I love Walter Winston Wells, [email protected]. The only cure for one man, as Ross pointed out, is another man. I met Ross by accident down at the swimming pool where Walter dove and I paddled. Ross was always an ally of mine: he knew what Barley could be like. Ross goes swimming to lose weight, and then goes straight to Kentucky Fries for a triple cheeseburger and baked potato with sour cream and chives. He reckons the sour cream is less fattening than butter. Ross believes what he wants to believe, and who doesn't? He's a great strong white-haired man with a loose jaw and big teeth, who used to be a security guard, and is now trained by Mercedes to get out of ambushes fast. Property is not the safest business in the world once you get to the top, especially now the Moscow Mafia have moved in. No such worries with Walter: I get on a bus.
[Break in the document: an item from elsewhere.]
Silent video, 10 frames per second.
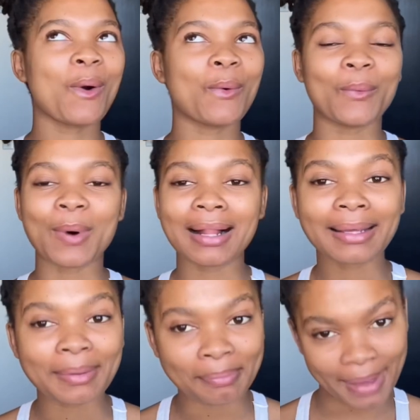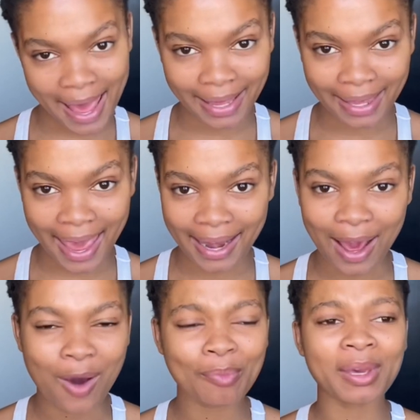welcome back and I
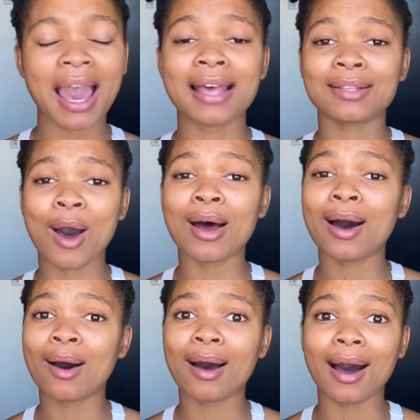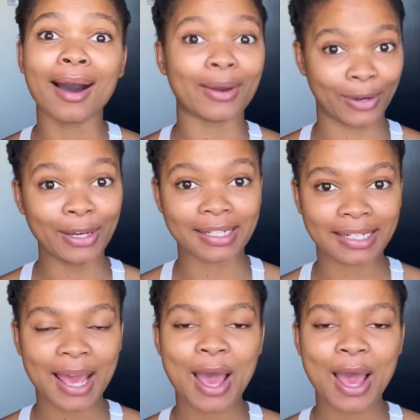hope you guys are good.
Walter Winston Wells, www, was having trouble with his telephone bill, his rent, his council tax, the bill to his paint supplier – titanium white is a shocking price – and I paid them all. Good Lord, why should a man of talent be so burdened? He sells his paintings for between £500 and £900 – except for Lady Juliet which went for £20,000 – more like its true worth – and of course he didn't get a penny of that, Little Children, Everywhere, got it – unless the Randoms' embezzled it, which I don't suppose they did – and the Bloomsday Gallery takes sixty per cent and he is meant to give them everything he paints, because they once paid £400 of accumulated bills and he signed this wretched document. But of course he puts some aside and sells them privately. How else is he supposed to live? The Bloomsday is quite small and unfashionable, and Larry and Tommy who run it are weasly little creatures who speak through their noses and put VAT on the selling price including commission, so Walter has to pay more than his fair share. At least I think this is how it works – I can't quite get my head round it.